Some Buried Caesar by Rex Stout
Some Buried Caesar by Rex Stout
Wow! Rex Stout’s Nero Wolfe mysteries just keep getting better and better. This one starts with a car crash in which Wolfe and Archie wreck their vehicle in the middle of the countryside. Wolfe has decided to enter some of his orchids in a competition at a fair in order to get the better of a rival orchid grower. He decides against waiting in the wrecked car while Archie goes for help and so the two start across a field toward a nearby farmhouse. That’s when they encounter Caesar, a gigantic bull who is totally opposed to sharing his field with them. And the story just gets better from there. In fact, we were many chapters in before the murder that will dominate the novel even occurs and the action and the dialogue and the tension between the various groups who will become the murder suspects was so engaging that I didn’t even realize the real plot hadn’t started yet. Stout had pulled me in and I loved every page of it.

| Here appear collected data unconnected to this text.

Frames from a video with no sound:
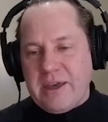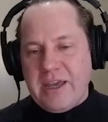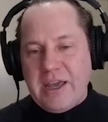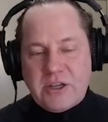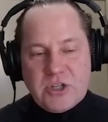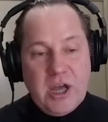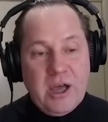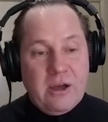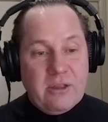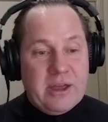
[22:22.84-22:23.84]
a young
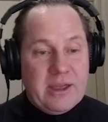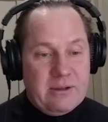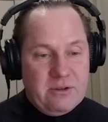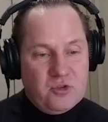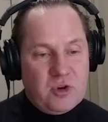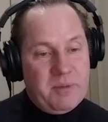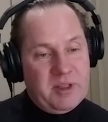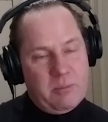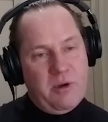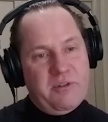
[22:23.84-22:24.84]
child, like dropping
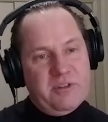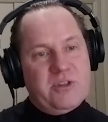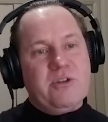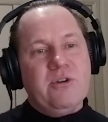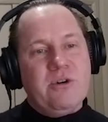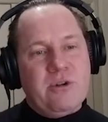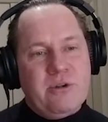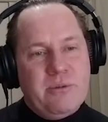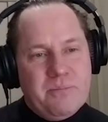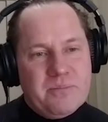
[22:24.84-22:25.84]
them off at school.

Then the murder happens and the temperature gets turned up even hotter. Unlike the last time that we saw Wolfe out of his brownstone, he actually appears willing to seek out employment. It turns out (not known until later in the novel) that this is because he has already figured out all the particulars of the case within half an hour of the killing. But Wolfe in his arrogance makes one tiny mistake that turns an easy solution into a serious problem that may be beyond even his abilities to redeem.
About two thirds of the way through the story, Stout very subtly drops a clue that provides the thread that lets the reader figure out what Wolfe has known since the murder was committed. Now I often say in these reviews that I figured out who the killer was. This time, I not only used that clue to figure out the murderer, but I even figured out all the particulars of the how and why the crime was committed. What I didn’t figure out until way toward the end, was how Wolfe was going to prove it.
This is another absolutely wonderful Nero Wolfe mystery. It has the added benefit of introducing Lily Rowan who will appear in a great many future novels. If you like Nero Wolfe stories, or have been thinking of trying one, this is a must read.